Il Polo Strategico Nazionale

Il PSN è la vera e propria infrastruttura informatica che servirà per il cloud italiano. Sarà formata da quattro data center localizzati in almeno due regioni diverse e a gestire sarà un fornitore di cloud pubblico qualificato (che è stato scelto a seguito di gara lo scorso 22 giugno 2022).
I quattro data center saranno collegati in fibra ottica e dovranno rispettare requisiti di sicurezza molto elevati.

Cloud italiano: ostacoli…

La cloud migration pubblica solleva alcune questioni e preoccupazioni.

Tra i problemi più rilevanti, si segnalano:

– La vulnerabilità delle infrastrutture IT: la maggiore accessibilità ai dati e ai servizi pubblici, li rende più vulnerabili agli attacchi informatici.

– La mancanza di standard: la maggiore flessibilità nell’erogazione dei servizi pubblici potrebbe rendere più difficile la definizione di parametri di qualità e di sicurezza.

– Il rischio di dipendenza: l’uso massiccio delle infrastrutture IT da parte della PA potrebbe comportare una maggiore dipendenza dai fornitori dei servizi cloud pubblici.

…e vantaggi

Tuttavia, i vantaggi del passaggio al cloud della PA sono indiscutibili, sia per le amministrazioni che per i cittadini.

Tra i principali vantaggi per le amministrazioni pubbliche, si possono menzionare:

– la riduzione dei costi: il cloud pubblico consente di abbattere le spese legate alla gestione, al mantenimento e all’aggiornamento delle infrastrutture IT, anche grazie alla condivisione delle stesse tra più enti.

– la maggiore efficienza: il cloud pubblico consente una maggiore flessibilità e scalabilità delle infrastrutture IT, permettendo alle amministrazioni di adattarsi rapidamente alle variazioni delle esigenze dei cittadini.
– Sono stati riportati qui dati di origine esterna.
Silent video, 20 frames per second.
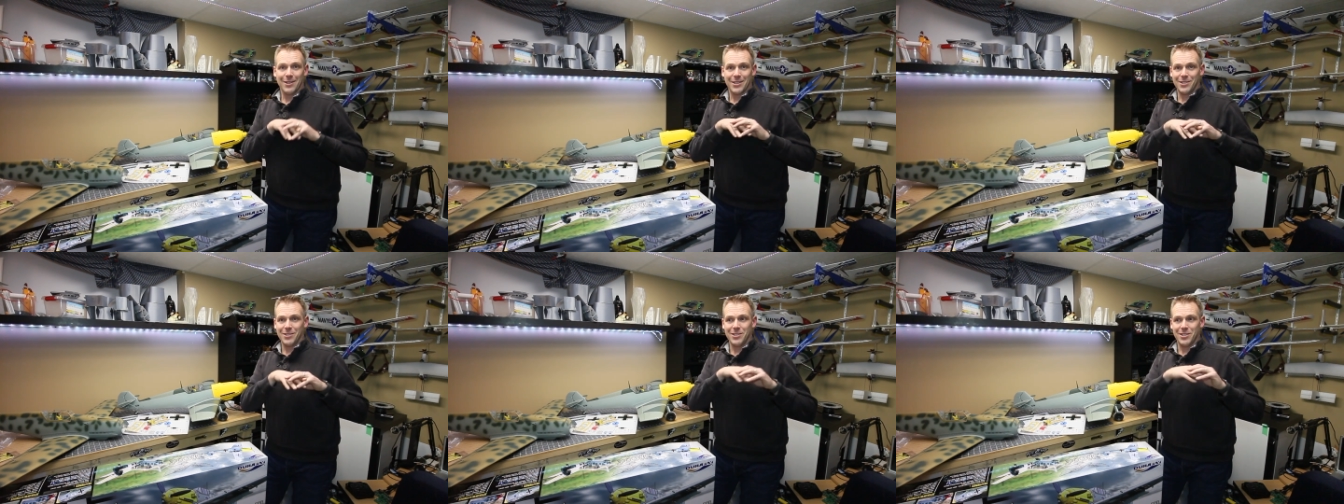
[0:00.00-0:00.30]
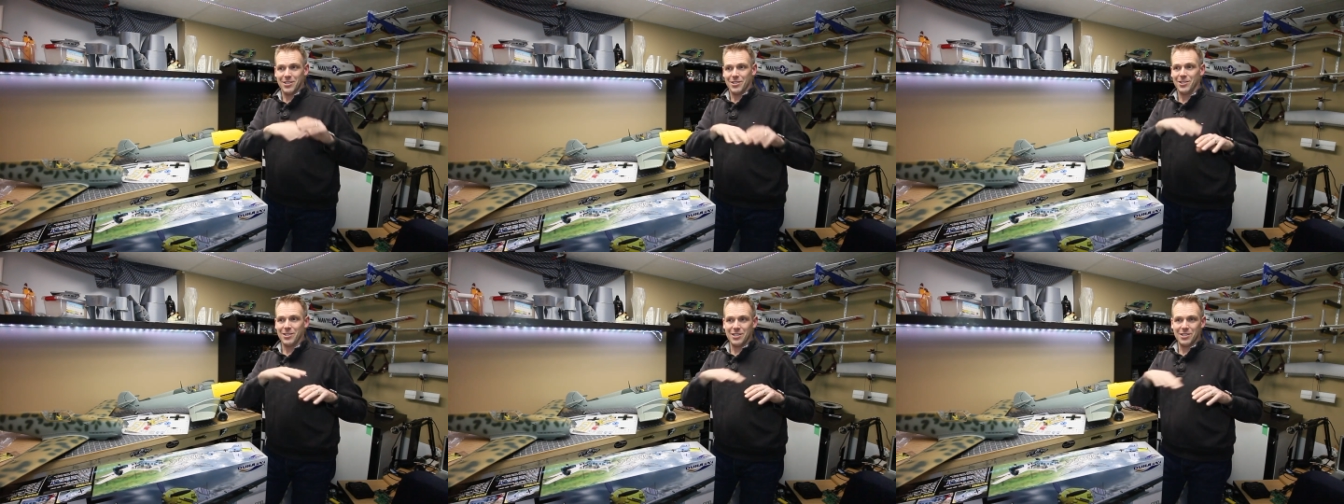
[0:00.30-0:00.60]
it's
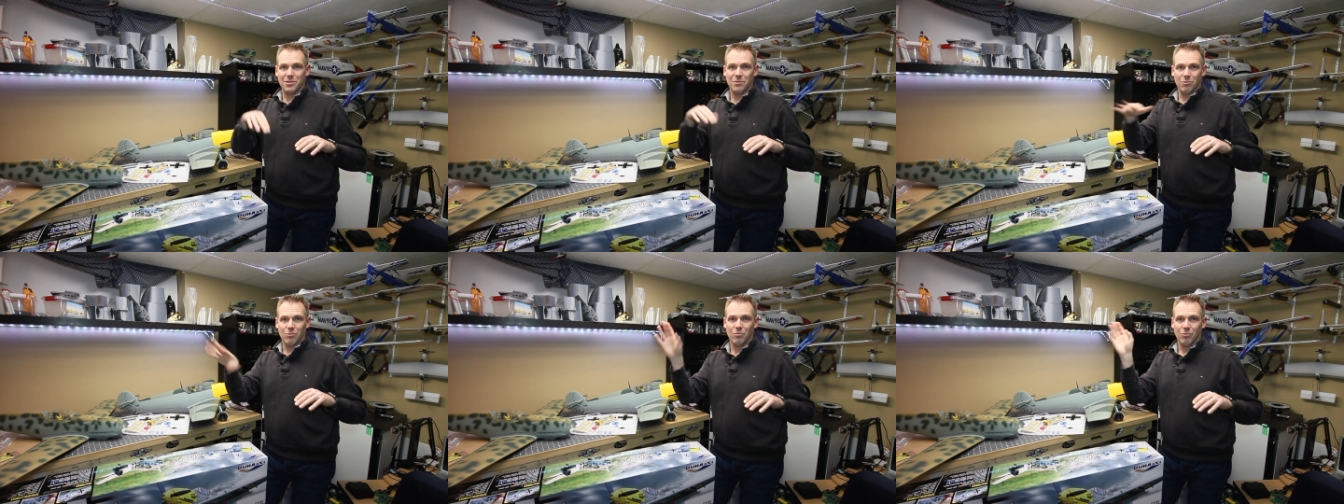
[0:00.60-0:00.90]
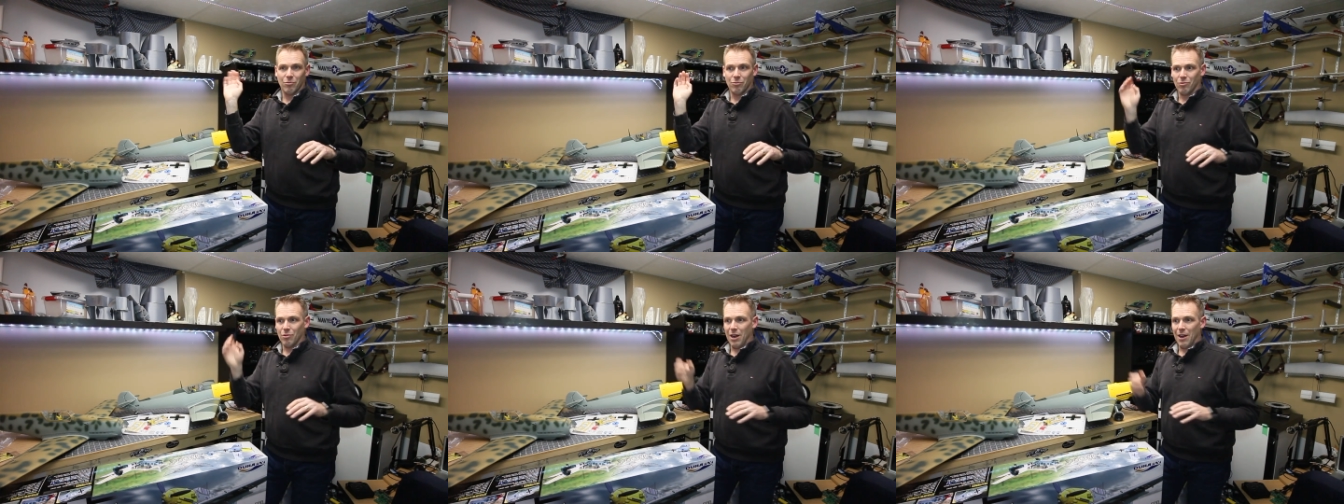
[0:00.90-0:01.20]
just this
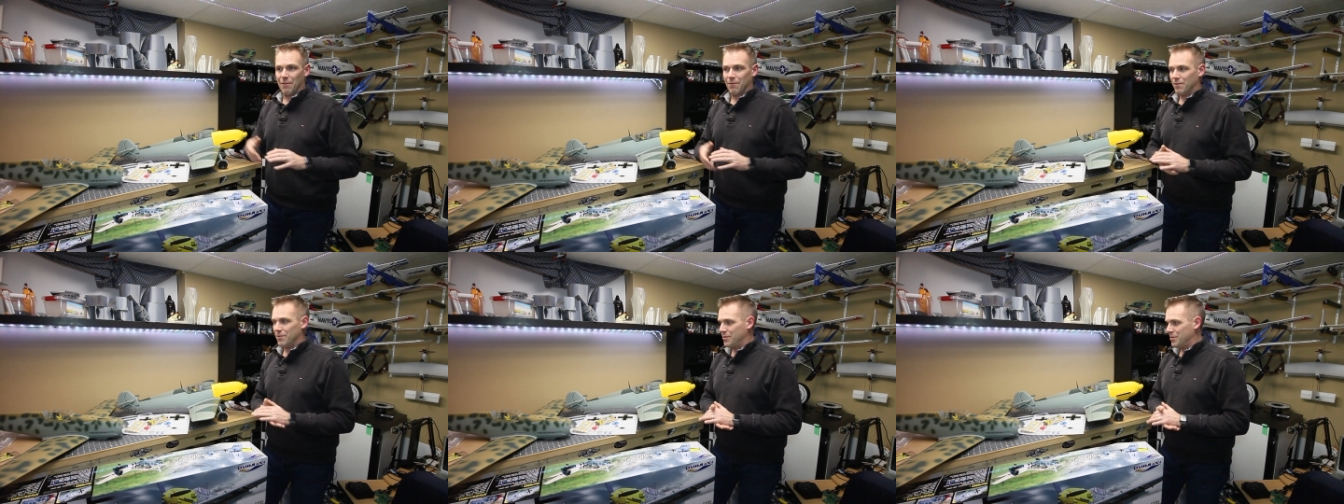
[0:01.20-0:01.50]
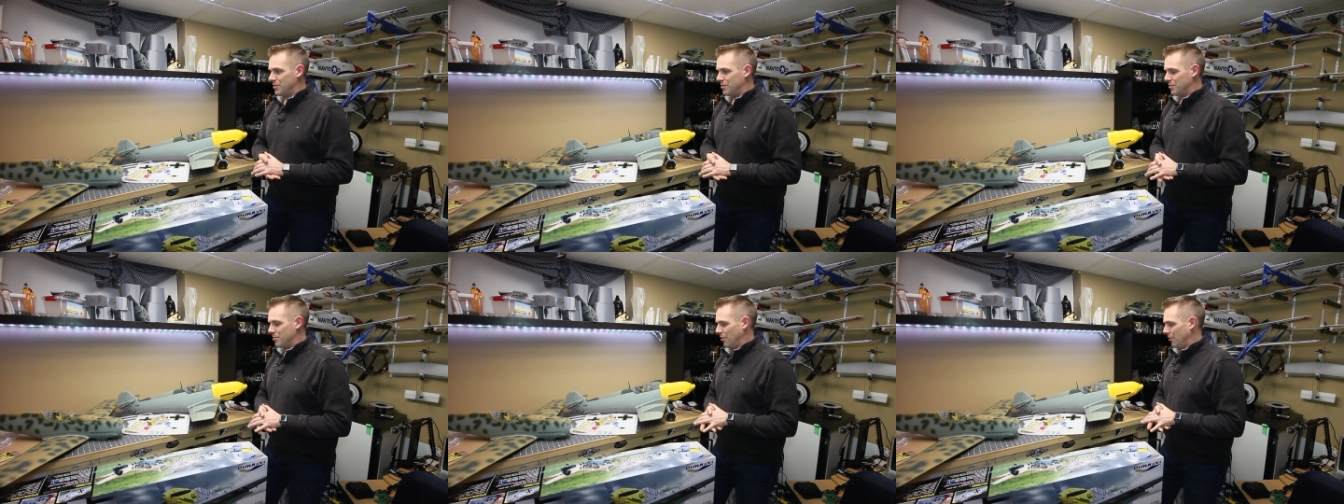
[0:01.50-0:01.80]
rough
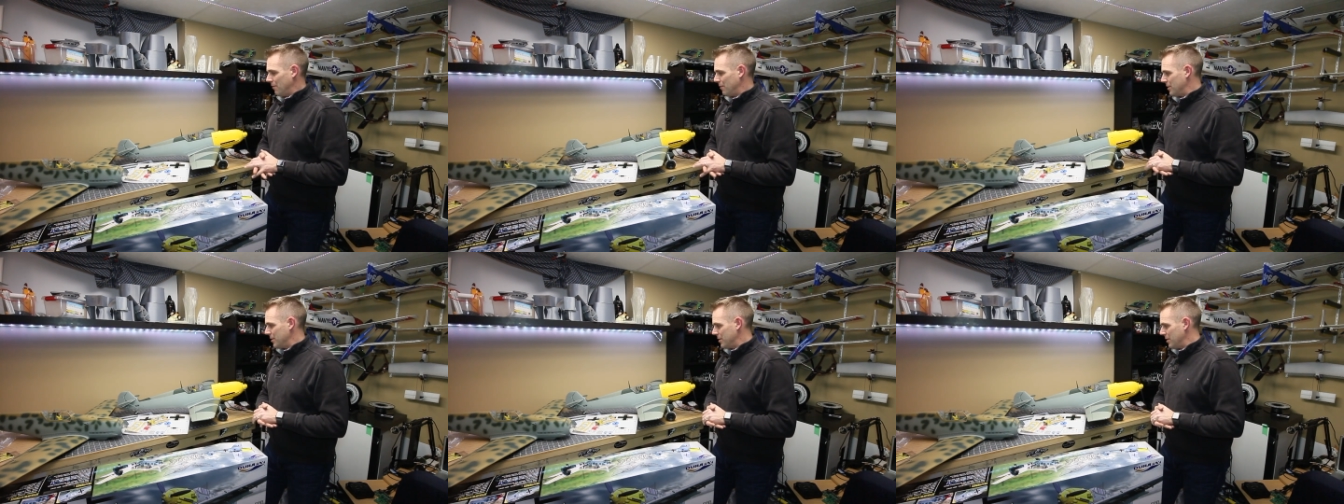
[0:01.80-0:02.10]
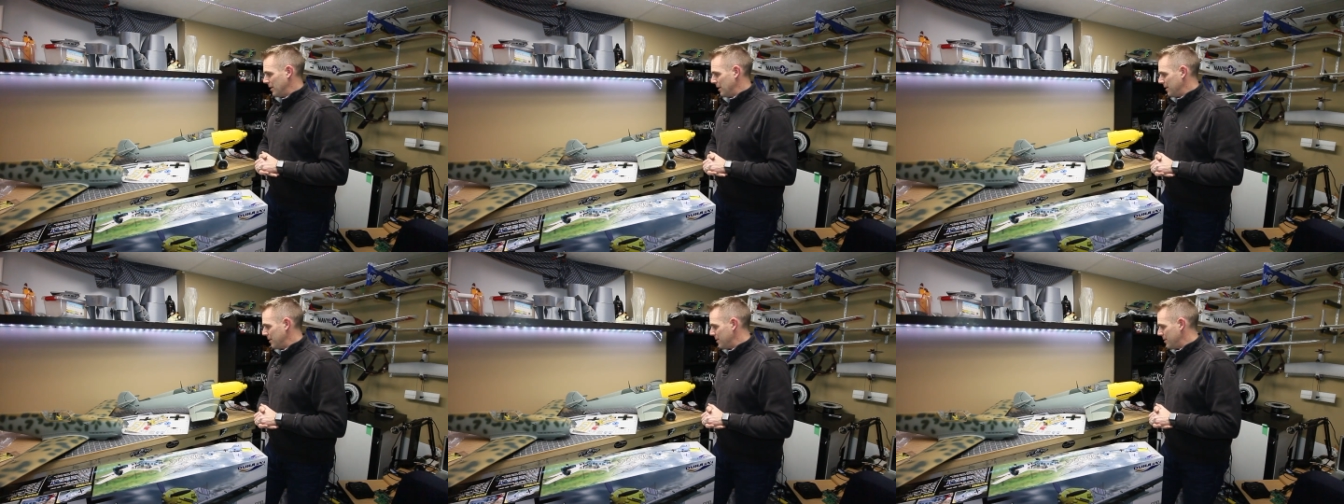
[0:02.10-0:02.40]
surface,
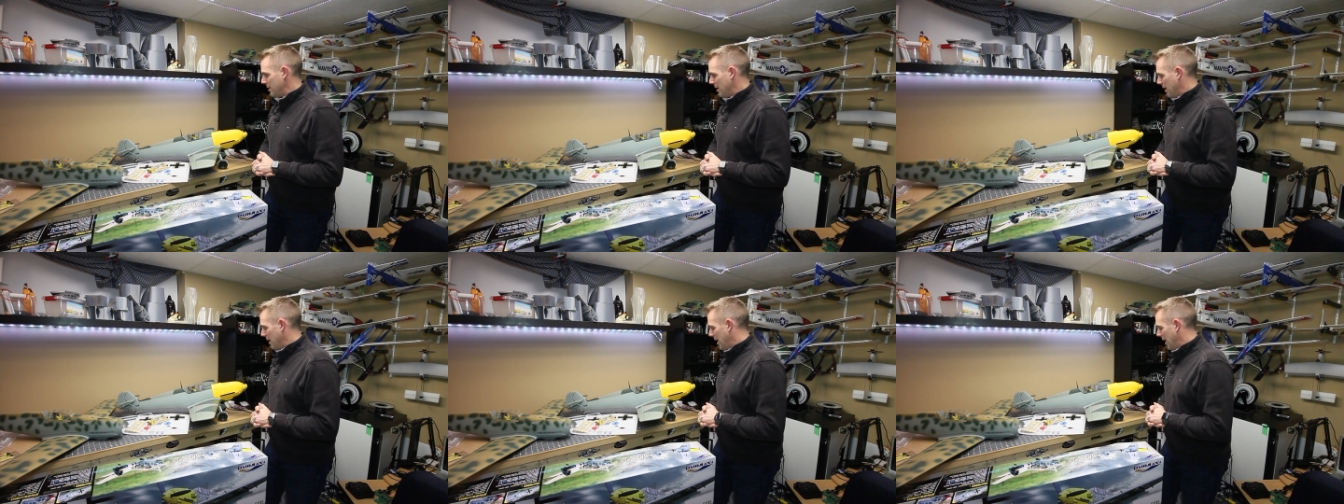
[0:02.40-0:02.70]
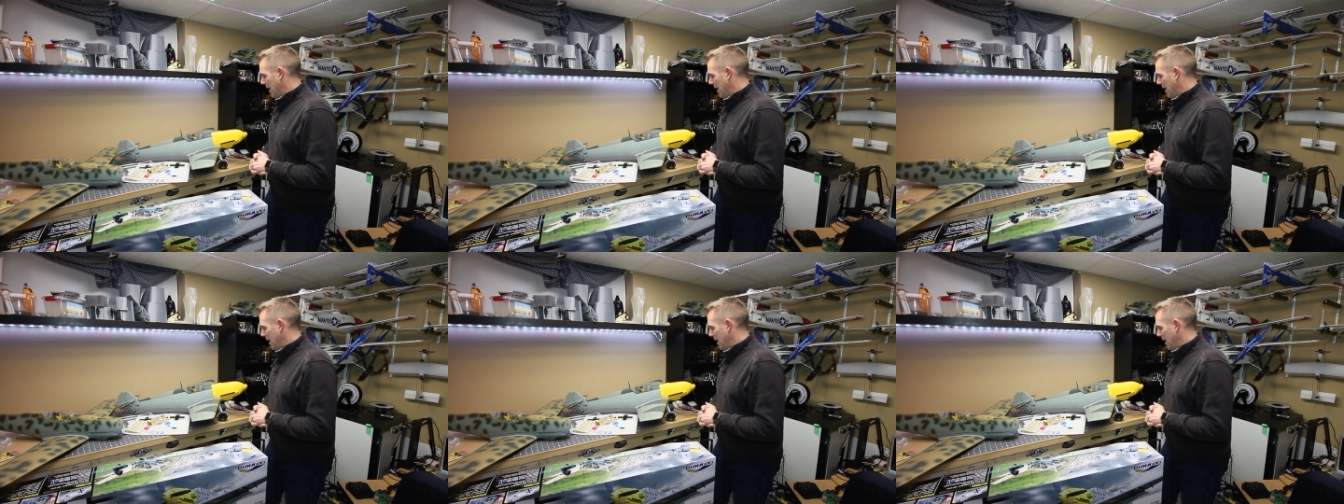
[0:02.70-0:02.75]
and it's, uh,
– la maggiore sicurezza: il cloud pubblico offre un livello di sicurezza elevato, grazie alle misure di sicurezza tecnico-organizzative e alla vigilanza sulle infrastrutture da parte dei fornitori di servizi cloud pubblici qualificati. Inoltre, permette alle amministrazioni di disporre di una copia dei dati in più sedi, riducendo il rischio di perdita e garantendo la continuità del servizio in caso di problemi.

I vantaggi per i cittadini sono, invece:

– la maggiore accessibilità ai servizi pubblici: il cloud pubblico permette una maggiore flessibilità nell’erogazione dei servizi, rendendoli disponibili ovunque e in qualsiasi momento.

– la maggiore trasparenza: il cloud pubblico consente alle amministrazioni di rendere disponibili i dati e i servizi pubblici in modo da permettere ai cittadini di verificarne il corretto funzionamento e di segnalare eventuali problemi.

– la maggiore sicurezza: il cloud pubblico si basa su infrastrutture che devono rispettare elevati standard in termini di cybersicurezza e privacy.